A recent Greenpeace Study about plastic recycling had some harsh criticism for producers of plastic products and for the recycling industry itself.
Some industry leaders took issue with some of the claims.
Steve Alexander, president of the Association of Plastic Recyclers (APR) issued the following statement on the Greenpeace report: “Circular Claims Fall Flat Again”:
While APR is still reviewing the report, it seems that Greenpeace is “recycling” a number of misleading claims. For example, Greenpeace’s claim that the rate for plastic recycling is 5% is not correct.
When looking at plastic recycling, APR uses the amount of consumer-facing packaging produced. It appears that Greenpeace is using all plastics created as a denominator - that includes durable goods, playground equipment, railway ties, even toilet seats, that are meant to last many years as well as non-durable goods not intended for recycling such as garbage bags and other products. The plastic items that most Americans buy, use and put in their recycling bins – water and soda bottles, laundry detergent jugs, yogurt tubs – do get recycled. Consumer packaging is made mostly of PET, HDPE and PP. Based on the latest EPA data, APR recently issued a report that found that 19% this kind of plastic packaging was recycled. The latest information available for PET and HDPE bottles is from 2020 and shows a recycling rate of 28%. PP bottles have a recycling rate of 17%,
APR agrees that this recycling number must be improved, and recyclers have the capacity today to increase that rate to 42% but can’t get the supply. It is unfortunate that Greenpeace and other critics of plastics use are focused on attacking the one solution to the plastic packaging sustainability problem that works: recycling.
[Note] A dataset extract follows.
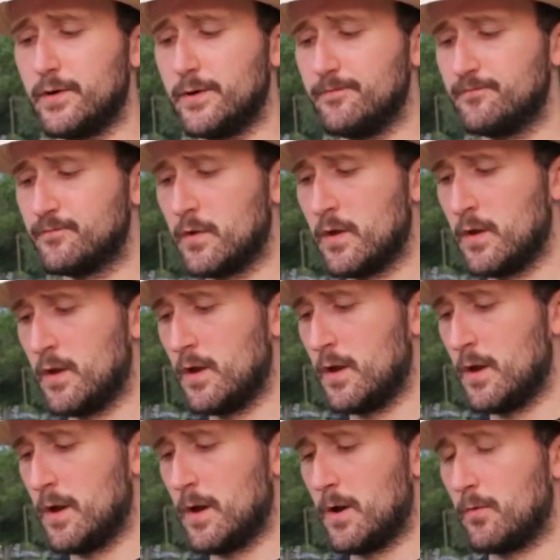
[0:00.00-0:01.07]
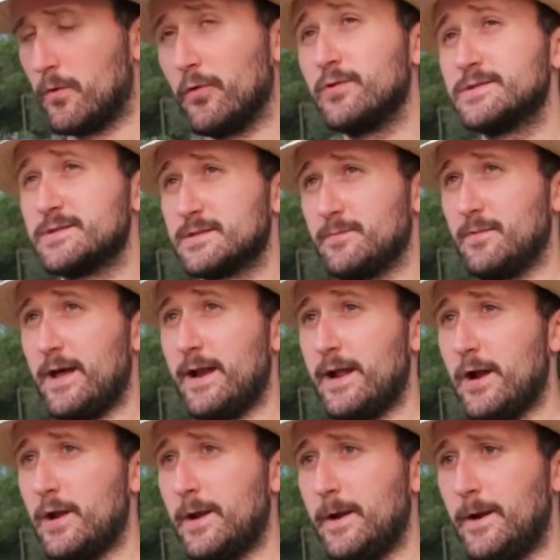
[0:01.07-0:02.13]
but we're losing some light
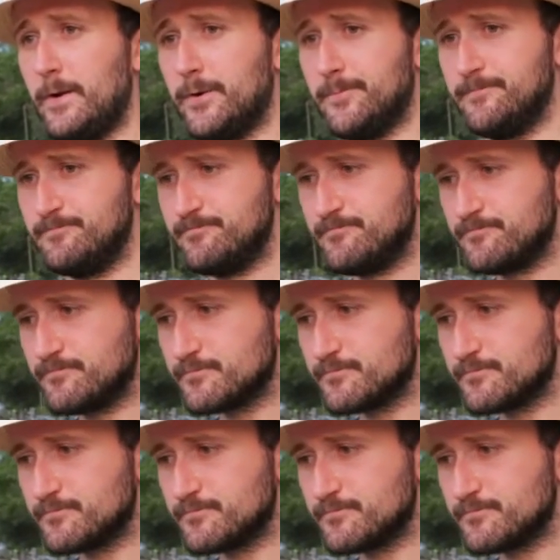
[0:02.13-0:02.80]
out here, and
There will always be plastic packaging, so it is essential that it is sustainable. Recycling is the only vehicle to do this. If we want to be serious about tackling the plastic problem, we must be serious about strengthening recycling.
For the plastics industry, Matt Seaholm, President & CEO of the Plastics Industry Association (PLASTICS) said in a statement: "Recycling is real, and the claims that it can’t ever work, made in this document, will likely result in unnecessary waste and public reaction that could actually cause greater environmental harm."